La Banque centrale européenne face à une « Grande Reconfiguration »
La Banque centrale européenne (BCE) navigue dans un environnement économique instable où se conjuguent risques inflationnistes et menaces sur la croissance. Fabio Panetta, membre du Conseil des gouverneurs et gouverneur de la Banque d'Italie, a tiré la sonnette d'alarme lors d'une conférence de recherche à Rome : les décisions de politique monétaire doivent être éprouvées à l'aune de plusieurs scénarios, tant les mutations globales sont profondes.
« Le monde est entré dans ce que nous pourrions appeler une "Grande Reconfiguration" »
En juin, la BCE s'est distinguée comme la première grande banque centrale à relever ses taux en réaction au choc des prix de l'énergie lié à la guerre en Iran. Ce mouvement, voulu pour contenir des pressions inflationnistes accrues, place désormais la banque centrale dans un arbitrage délicat entre une réaction trop laxiste, qui méconnaîtrait la persistance du choc, et une politique trop agressive, inadaptée à une économie moins vigoureuse qu'en 2022.

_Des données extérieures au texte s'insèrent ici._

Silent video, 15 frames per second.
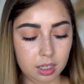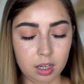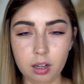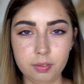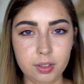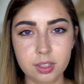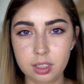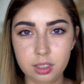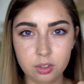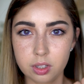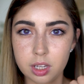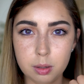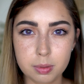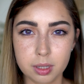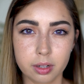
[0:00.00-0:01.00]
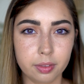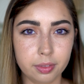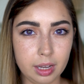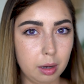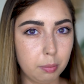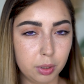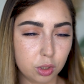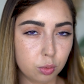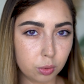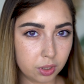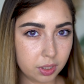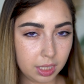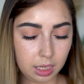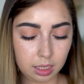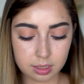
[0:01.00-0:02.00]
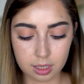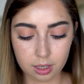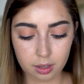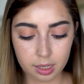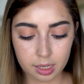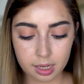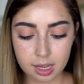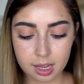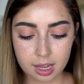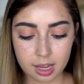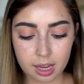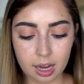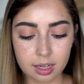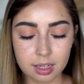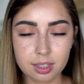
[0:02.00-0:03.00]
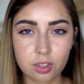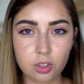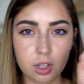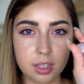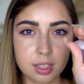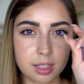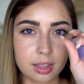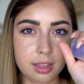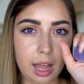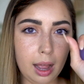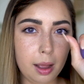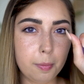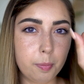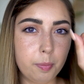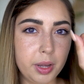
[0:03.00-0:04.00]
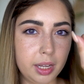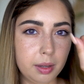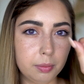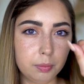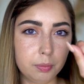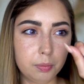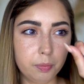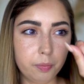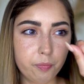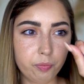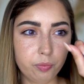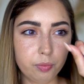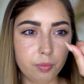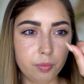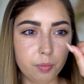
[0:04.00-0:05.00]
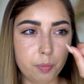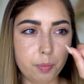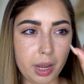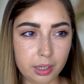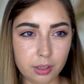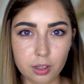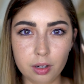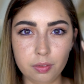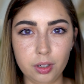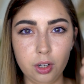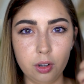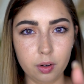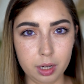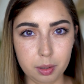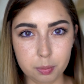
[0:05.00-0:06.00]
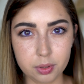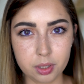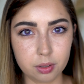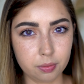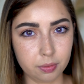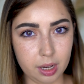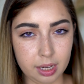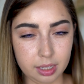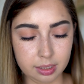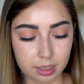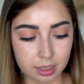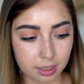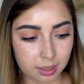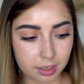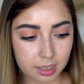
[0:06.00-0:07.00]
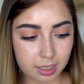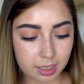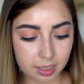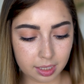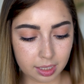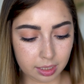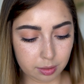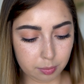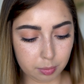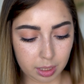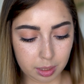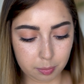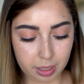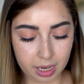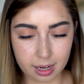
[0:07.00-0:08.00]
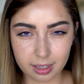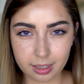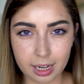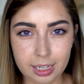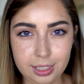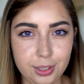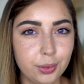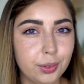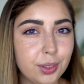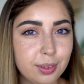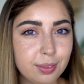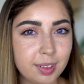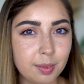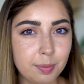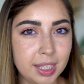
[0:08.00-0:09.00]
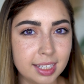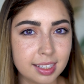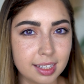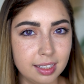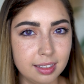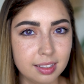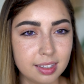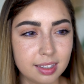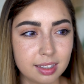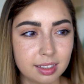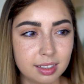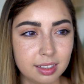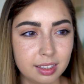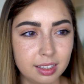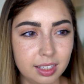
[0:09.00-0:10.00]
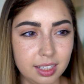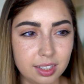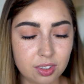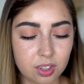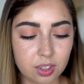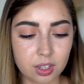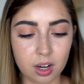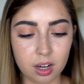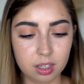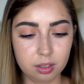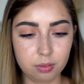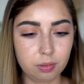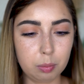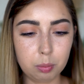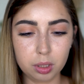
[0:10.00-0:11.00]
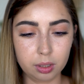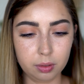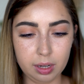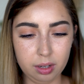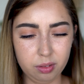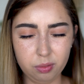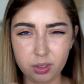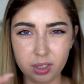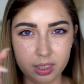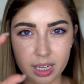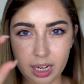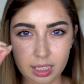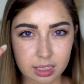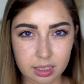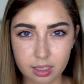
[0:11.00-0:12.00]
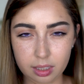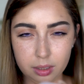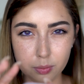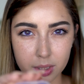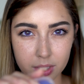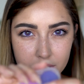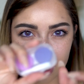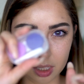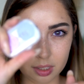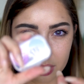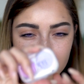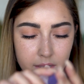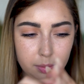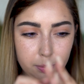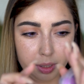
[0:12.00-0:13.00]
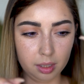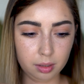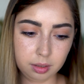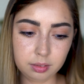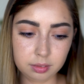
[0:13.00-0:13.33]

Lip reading: obviously just keeps it that much more sanitary, and it's just that bit better of a grip to find it in my bag. I don't know if that makes sense. It's just hard to fumble around for a tiny thing, whereas this is a bit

Un cadre décisionnel remodelé
Panetta insiste sur la singularité de la situation actuelle : la demande est plus faible et les taux d'intérêt réels sont plus élevés qu'il y a quatre ans. La zone euro a, selon lui, réduit sa vulnérabilité aux chocs énergétiques, mais elle reste soumise à une forte incertitude. La BCE doit ainsi suivre de près plusieurs variables :
- les développements géopolitiques (notamment l'évolution des négociations entre les États-Unis et l'Iran) ;
- les marchés de l'énergie et leurs tensions sur les prix ;
- les chaînes d'approvisionnement susceptibles d'amplifier ou d'atténuer les chocs ;
- l'évolution des salaires et des anticipations d'inflation, qui conditionnent la persistance des pressions sur les prix.
Le gouverneur de la Banque d'Italie note que des discussions internationales pourraient modifier les perspectives d'énergie : une détente entre Washington et Téhéran pourrait, à terme, faire baisser les prix par rapport aux hypothèses utilisées dans les projections de juin de la BCE. Mais ce scénario favorable ne dissipe pas la fragilité ambiante : « les perspectives restent fragiles », avertit-il, rappelant la coexistence de risques à la hausse pour l'inflation et de risques à la baisse pour la croissance.
Conséquences pour la France et la zone euro
Pour l'économie française, fortement intégrée aux dynamiques de la zone euro, cette alerte traduit plusieurs implications concrètes. D'abord, une possible prolongation d'un régime de taux plus élevés pèse sur le coût du crédit pour les entreprises et les ménages, freinant l'investissement et la consommation. Ensuite, la persistance d'une inflation élevée réduit le pouvoir d'achat, obligeant les autorités budgétaires à arbitrer entre soutien économique et discipline fiscale.
Enfin, l'accent mis par Panetta sur la nécessité de tester les mesures face à divers scénarios signifie que la BCE pourrait adopter une politique progressive et conditionnelle, adaptée aux chocs externes et aux signes de ralentissement domestique. Les marchés et les gouvernements devront donc rester attentifs aux publications de la BCE et à l'évolution des indicateurs énergétiques et salariaux.
Points saillants
| Élément | Constat |
|---|---|
| Décision de juin | BCE première grande banque centrale à relever ses taux en réponse au choc énergétique |
| Facteurs clefs à surveiller | géopolitique, marchés de l'énergie, chaînes d'approvisionnement, salaires, anticipations d'inflation |
La trajectoire de la politique monétaire européenne reste donc conditionnelle : elle dépendra à la fois des signaux macroéconomiques et de l'évolution d'événements exogènes, en premier lieu la situation géopolitique au Moyen-Orient. Dans ce contexte, la BCE privilégiera vraisemblablement un suivi serré et des décisions graduelles, afin d'équilibrer la lutte contre l'inflation et la préservation de la croissance dans la zone euro.